Я – бронебойщик. Истребители танков

22
18
20
22
24
26
28
30

– Федор, а ты чего прижух? Не волынь!

Тимофей Макарович Зайцев был опытным командиром и видел, где складывается тяжелая обстановка. Он сильно рисковал, пробираясь к нам. Телогрейка была излохмачена осколками, кое-где проступали пятна крови. Выщелкнув диск из своего ППШ, убедился, что он пуст, и достал из подсумка запасной.

Мы с Федей обреченно подняли свои ружья и открыли огонь. Когда стреляешь во врага, страх отступает. Про опасность отчасти забываешь. Мы выпустили по три-четыре пули и что-то повредили в легком Т-2. Он попятился, не прекращая стрелять.

В эти минуты головная группа штурмового немецкого батальона приблизилась на расстояние шагов восьмидесяти и ускорила бег. Те, у кого были автоматы, стреляли на бегу, другие отвинчивали колпачки гранат.

Я вспомнил про свой ППШ. Открыли беглый огонь уцелевшие бойцы «старика» Черникова. Заработал молчавший «дегтярев» Антона Бондаря. Я дал одну, другую очередь. Встретился взглядом с рослым немцем. Успел разглядеть просторную шинель с серебристыми погонами, массивную каску и автомат, из которого вылетали гильзы.

Я нажал на спуск. В тот же момент в затылок что-то ударило с такой силой, что мне показалось, отрывается голова. Я потерял сознание. Уже не видел, как отчаянно пробивалась вперед немецкая штурмовая группа и почти полностью легла под пулями наших бойцов.

Затем, сгоряча, вскочили красноармейцы пятой и шестой рот. Их поднял лейтенант Ступак. Они бежали с примкнутыми штыками, чтобы опрокинуть, отбросить наступавших. Эта не слишком обдуманная атака, как и многие другие на той войне, наткнулась на дружный встречный огонь, и до рукопашной дело не дошло.

На снегу, испятнанном кровью, остались лежать не меньше десятка убитых бойцов. Несколько раненых отползали, зарываясь в снег. Немцы, понеся потери и лишившись танковой поддержки, отступили.

На левом фланге, как и в прошлый раз, обстановка тоже складывалась непросто. Один из тяжелых Т-4 взорвался на мине и догорал. Но два других Т-4 и несколько машин помельче прорвались. Взвод «сорокапяток» (три орудия) был расстрелян и раздавлен вместе с расчетами. Три противотанковых ружья вели огонь до последнего, но против Т-4 ничего сделать не смогли, не считая мелких повреждений. Все бронебойщики были расстреляны и раздавлены в их окопах.

Молодой командир взвода ПТР, сбросив шинель, в упор швырнул две противотанковые гранаты, порвал гусеницу и разбил ведущее колесо Т-4. Контуженый, почти оглохший, он успел застрелить из нагана высунувшегося танкиста.

Лейтенант погиб бы, как и остальные бронебойщики его взвода, но парня вытащил на своей широченной горбатой спине старшина Савелий Гречуха.

Танки принялись утюжить траншеи и окопы. Здесь решалась судьба полка. Подполковник Рекунков, которому присвоили очередное звание за прорыв вражеской обороны, раздавал из своего командного пункта указания, кричал на комбатов, но картину боя видел лишь издалека и толком не знал, что там происходит.

– Держаться! – надрывался он. – Держаться, и ни шагу назад. Кто отступит без приказа – трибунал и расстрел на месте.

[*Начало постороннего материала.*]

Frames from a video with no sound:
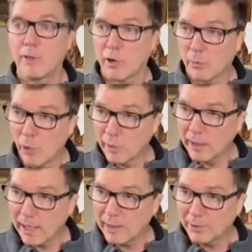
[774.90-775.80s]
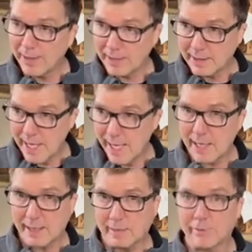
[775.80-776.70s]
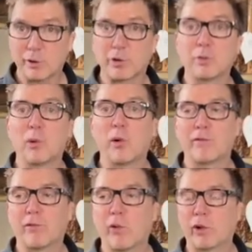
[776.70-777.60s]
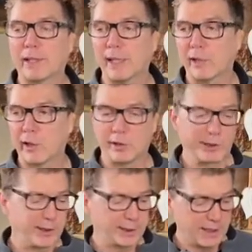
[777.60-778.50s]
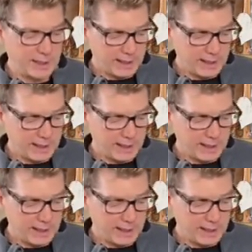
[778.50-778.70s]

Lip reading: And they're more reliable than Canon for 2.4 gigahertz.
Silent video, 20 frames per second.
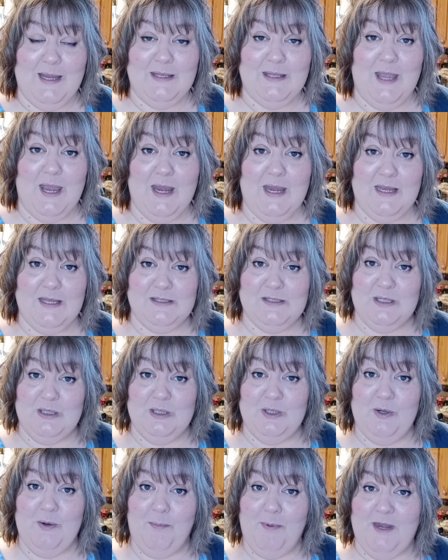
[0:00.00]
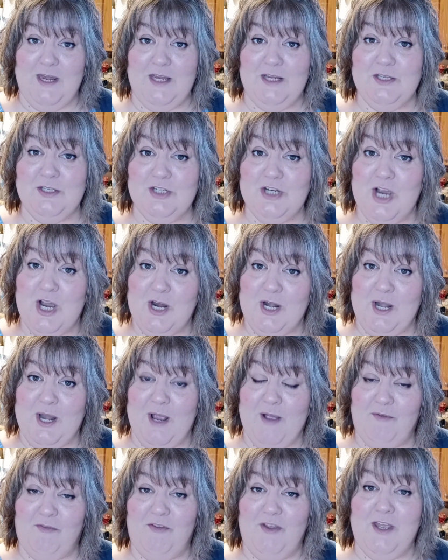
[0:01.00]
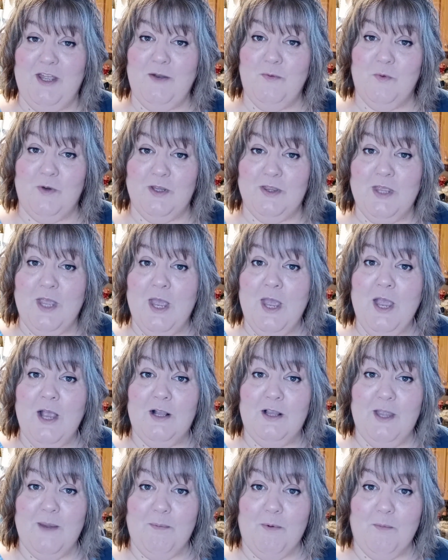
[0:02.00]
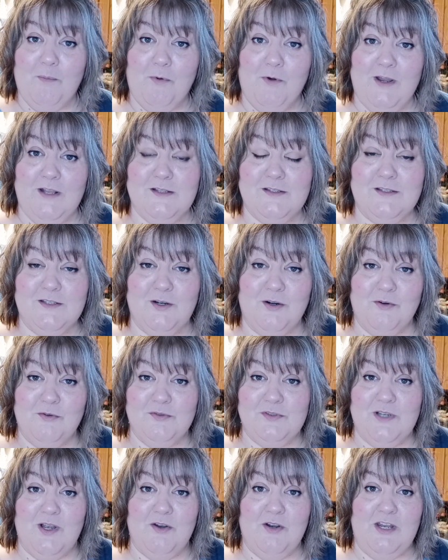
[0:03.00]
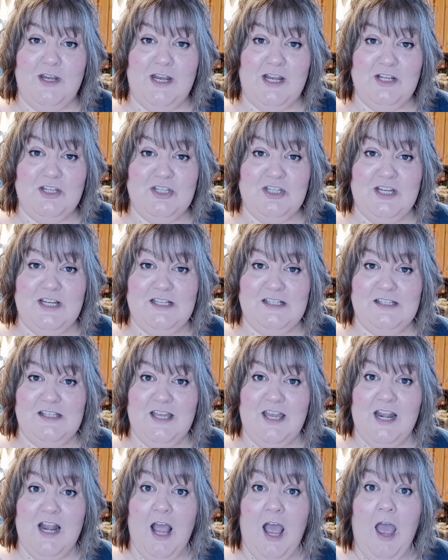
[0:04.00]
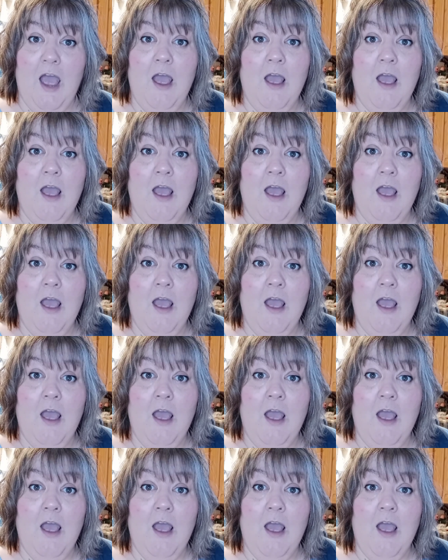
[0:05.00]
and they it's a little pink jogging outfit with leopard print circles on it, and she said,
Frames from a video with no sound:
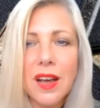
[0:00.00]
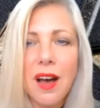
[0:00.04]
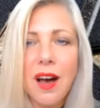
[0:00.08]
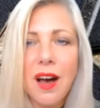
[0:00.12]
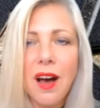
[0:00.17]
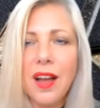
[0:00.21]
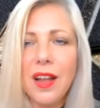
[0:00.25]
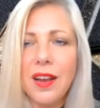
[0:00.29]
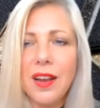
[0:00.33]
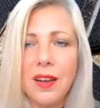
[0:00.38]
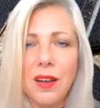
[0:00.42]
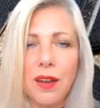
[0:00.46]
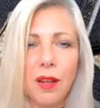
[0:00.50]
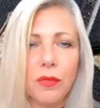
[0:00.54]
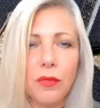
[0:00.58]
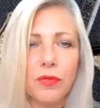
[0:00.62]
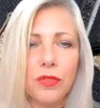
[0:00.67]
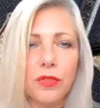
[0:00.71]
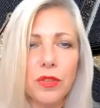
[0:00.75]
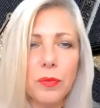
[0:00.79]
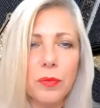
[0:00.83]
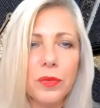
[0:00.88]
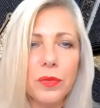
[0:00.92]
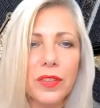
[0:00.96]
I
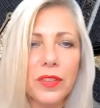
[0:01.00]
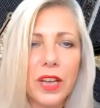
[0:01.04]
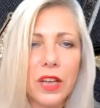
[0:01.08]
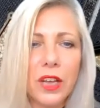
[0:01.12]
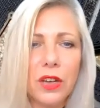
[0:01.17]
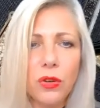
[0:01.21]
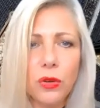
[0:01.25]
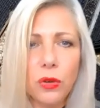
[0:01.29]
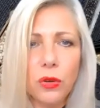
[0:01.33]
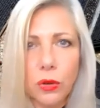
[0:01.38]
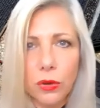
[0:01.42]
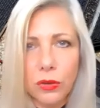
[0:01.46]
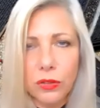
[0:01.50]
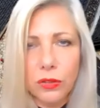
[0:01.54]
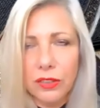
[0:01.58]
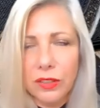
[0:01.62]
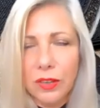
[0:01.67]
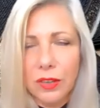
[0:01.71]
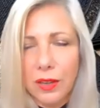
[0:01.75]
love them when they're not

– Некуда нам бежать, – в сердцах выкрикнул в трубку один из комбатов. – Танки догонят, на гусеницы намотают. И ваш трибунал не понадобится.

– Я вас…

Неизвестно, чем еще собирался грозить подполковник, но связь оборвалась. В распоряжении командира полка оставалась пара уцелевших гаубиц и батарея 120-миллиметровых минометов. Оружие сильное, но стороны сблизились настолько, что минометы были уже бесполезны, а к гаубицам оставалось всего несколько снарядов.

Когда начиналась атака, Рекунков был обязан пустить в ход мощные полковые минометы. Они не обладали большой точностью стрельбы, однако мины весом шестнадцать килограммов при близком попадании могли перебить осколками гусеницы, смять ствол орудия. А прямое попадание мины, летящей сверху, как бомба, могло пробить броню и поджечь танк.

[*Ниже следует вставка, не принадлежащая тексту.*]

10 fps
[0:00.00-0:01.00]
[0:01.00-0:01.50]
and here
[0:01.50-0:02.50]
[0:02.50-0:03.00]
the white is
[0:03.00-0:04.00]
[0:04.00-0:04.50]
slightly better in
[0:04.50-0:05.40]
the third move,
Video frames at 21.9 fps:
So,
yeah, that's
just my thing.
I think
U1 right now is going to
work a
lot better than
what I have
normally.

Рекунков хотел дать такую команду, но вмешался комиссар:

– Не надо, Семен, – посоветовал он. – Это наш последний резерв. Чем будем отбиваться, если танки на нас пойдут? Да и мин не так много.

Рекунков не желал признаться себе, что боится. В первую очередь плена – подполковнику могут простить гибель всего полка, но только не плен, приравненный к предательству.